Tunisie, le procès du complot contre l’État s’ouvre sur une épreuve de force

« Non à la justice aux ordres ». Lors de la première audience de ce vaste procès contre une quarantaine d’opposants au régime qui s’est tenue à Tuni, les avocats ont refusé de cautionner la comparution à distance des accusés qui ne garantit pas un procès équitable.

Selim Jaziri

Le procès de l’affaire dite du « complot » impliquant quarante personnes s’est ouvert mardi matin dans l’atmosphère surchauffée d’une salle d’audience qui peinait à contenir la foule compacte des avocats et des soutiens des accusés qui scandaient « Liberté liberté ! non à la justice aux ordres ! ».

Les avocats présents, sur les quelque trois cents qui se sont proposés pour assurer la défense, ont entamé une épreuve de force avec la Cour pour contesté la décision du tribunal de faire comparaître à distance, depuis la prison, les huit accusés en détention cités à comparaître.

« Nos clients ne sont pas des terroristes »

« Nous avons introduit deux recours auprès du Tribunal administratif, a expliqué Dalila Mbarek Msadek, avocate, membre du comité de défense, et sœur de l’un des accusés (Jawher Ben Mbarek).

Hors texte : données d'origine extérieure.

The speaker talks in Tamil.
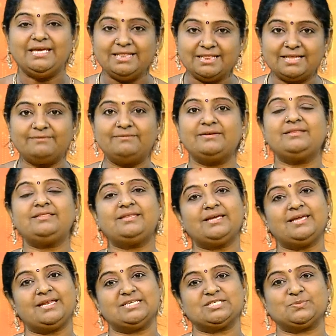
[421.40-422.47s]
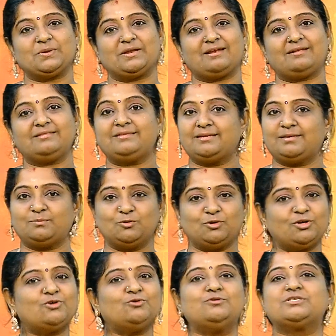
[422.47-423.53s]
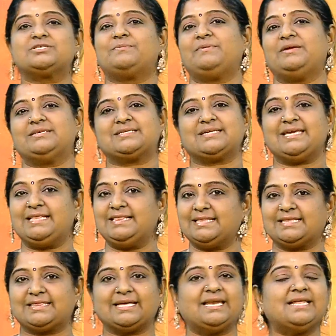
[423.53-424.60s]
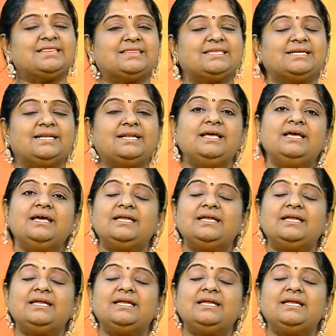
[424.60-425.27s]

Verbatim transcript: இந்த விருத்தகிரீஸ்வரர் திருமுதுகுன்றம் என்ற இந்த தலத்தில்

L’un pour contester la décision et l’autre en référé pour en suspendre l’exécution. » L’avocate refuse de croire aux « raisons de sécurité » invoquées pour justifier cette mesure d’exception. « Nos clients ne sont ni terroristes, ni dangereux. Ils n’ont pas de sang sur les mains, ils n’ont jamais porté d’armes. Ils n’accepteront de sortir de prison que la tête haute et aux yeux de tous, pas s’évadant comme des malfrats », a-t-elle insisté. « Nous n’aborderons pas le fond du dossier tant que cette question n’aura pas été réglée avec avec la justice. »

Samir Dilou, a publié, mardi 4 mars 2025, deux photos sur le tribunal vide (voir ci dessus) pour résumer le déroulement de la première audience de l’affaire

« Les conditions minimales d’un procès équitable ne sont pas réunies », a protesté l’avocat Samir Dilou, à la sortie de l’audience. Même son de cloche de la part d’Ahmed Souab, ancien juge administratif et à présent avocat : « Les garanties de l’exercice des droits de la défense dépendent du respect des formes et de la procédure. Un des critères essentiels d’un procès équitable est la confrontation contradictoire. » En attendant, les accusés ont refusé de comparaître « pour ne pas cautionner un procès non équitable ».

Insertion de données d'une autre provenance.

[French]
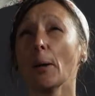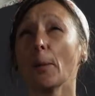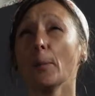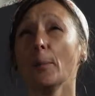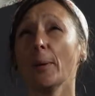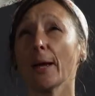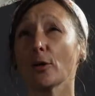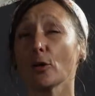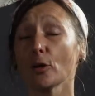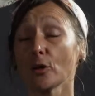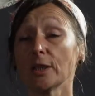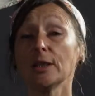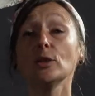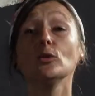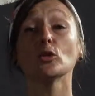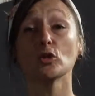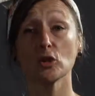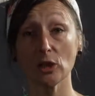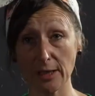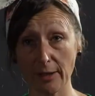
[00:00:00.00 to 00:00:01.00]
Mercredi,
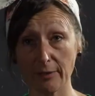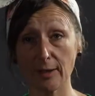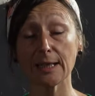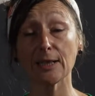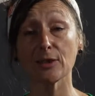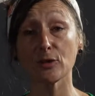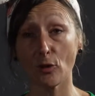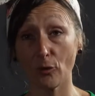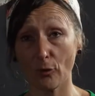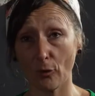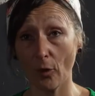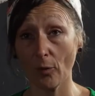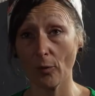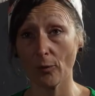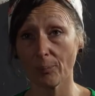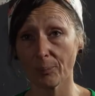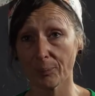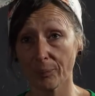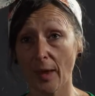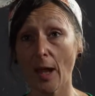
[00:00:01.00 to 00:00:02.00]
donc j'étais avec les enfants.
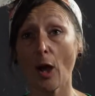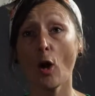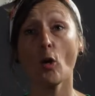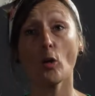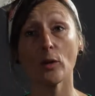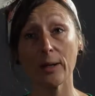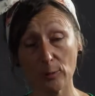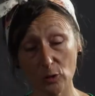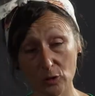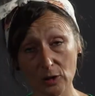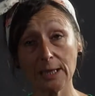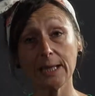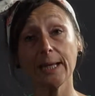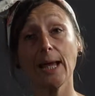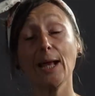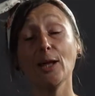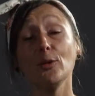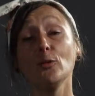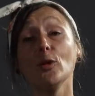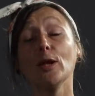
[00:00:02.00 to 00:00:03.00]
On a mangé des
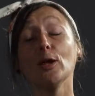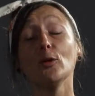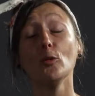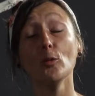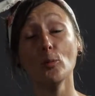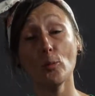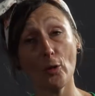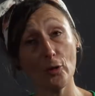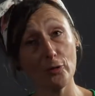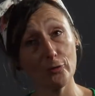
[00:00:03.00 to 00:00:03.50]
galettes de légumes,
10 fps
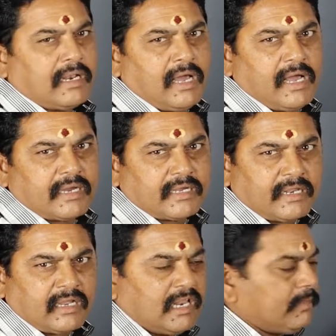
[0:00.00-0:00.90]
எல்லா
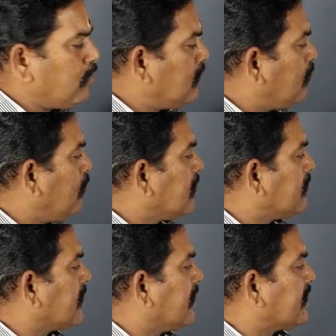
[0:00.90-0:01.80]
கிரகங்களையுமே உள்ளே முழுங்கி
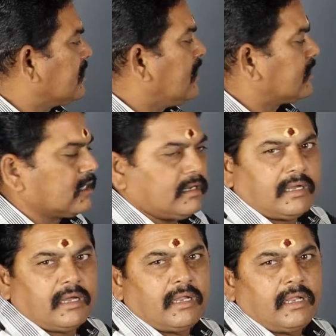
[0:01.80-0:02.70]
வந்துக்கிட்டே இருக்குதுன்னு அர்த்தம்
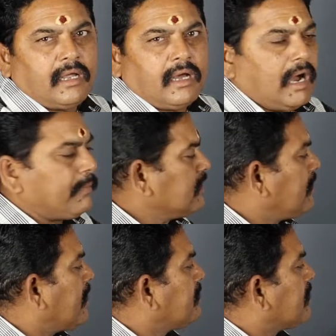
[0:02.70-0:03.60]
அப்போ
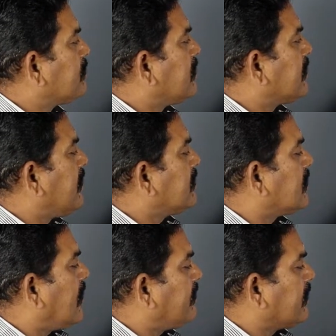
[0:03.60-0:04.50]
இந்த மாதிரி வரும்போது என்ன
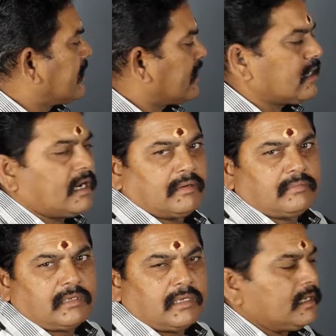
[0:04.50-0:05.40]
இந்த நவ
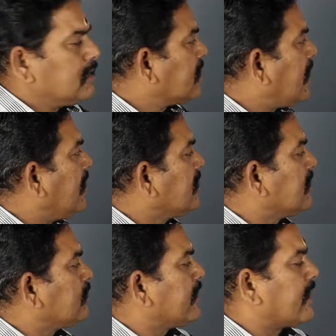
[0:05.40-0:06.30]
கிரகங்களும் இந்த ராகு
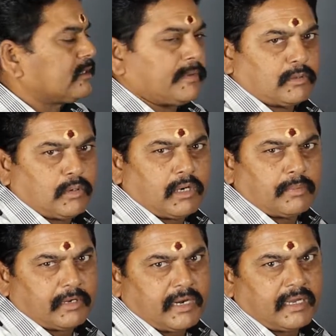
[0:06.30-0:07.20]
கேதுனுடைய கட்டுப்பாட்டுக்குள்ளே
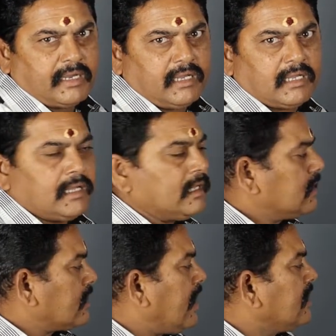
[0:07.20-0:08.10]
உள்ளே போயிடுறாங்க
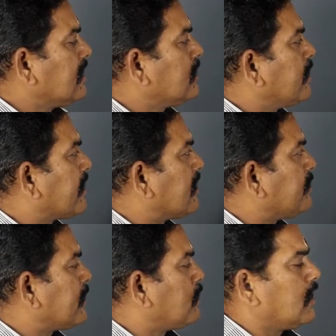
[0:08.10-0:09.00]
இந்த ராகு கேதுனுடைய
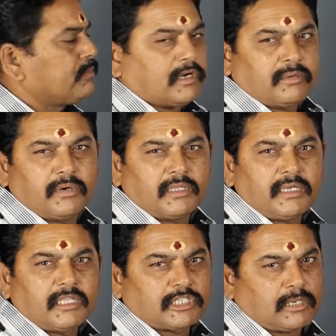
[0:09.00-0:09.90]
கட்டுப்பாட்டுக்குள்ளே போகும்போது
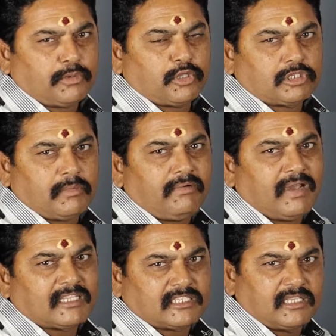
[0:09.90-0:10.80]
இது சர்ப்பதோஷமாக
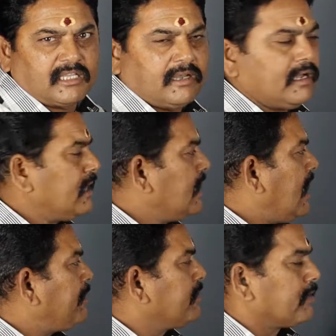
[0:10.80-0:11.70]
வேலை செய்யுது
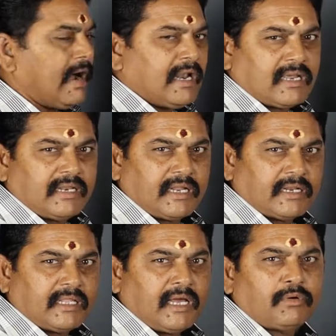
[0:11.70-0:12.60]
அப்போ இவர் வாழ்க்கையில்
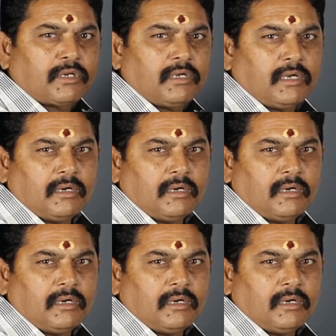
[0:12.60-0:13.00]
என்ன தான் ஒரு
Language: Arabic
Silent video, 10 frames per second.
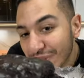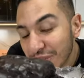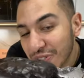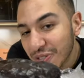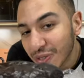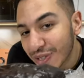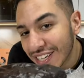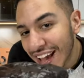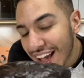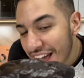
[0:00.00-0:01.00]
بصوا
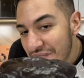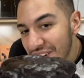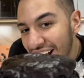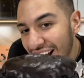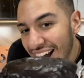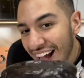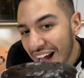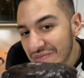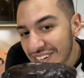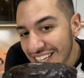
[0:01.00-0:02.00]
يا جماعه
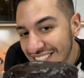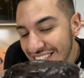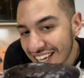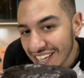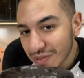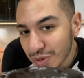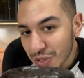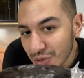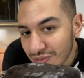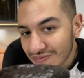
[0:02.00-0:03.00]
عامله ازاي بصوا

Un vendeur de voitures sur le banc des accusés

Sur cette image de la salle d’audience à distance, on découvre que tous les accusés étaient absents, sauf le locataire de voitures d’occasion, véritable extra terrestre au sein de cette enceinte judiciare.

Sur l’écran installé dans la salle d’audience pour visualiser en direct le banc des accusés installé à la prison de Mornaguia, seul siégeait Slama Hattab, dont le sort illustre l’absurdité de la procédure. Intermédiaire dans la vente de voitures d’occasion, son seul tort est qu’une des voitures qu’il était chargé de vendre était garée à proximité du domicile de l’opposant Khayam Turki le jour d’une des réunions qu’il organisait avec des responsables politiques.

« Il n’a rien à voir avec la politique, s’est désolée Dalila Msadek, il ne connaît aucun des autres accusés. Sa page Facebook ne parle que de voitures. Au premier interrogatoire, quand on lui a demandé s’il connaissait Khayam Turki, il a répondu “Je ne connais aucun Turc ” ! ». Alors que la méprise était facile à dissiper, il est maintenu en détention depuis deux ans.

Cette première audience s’est conclue par le report du procès au 11 avril.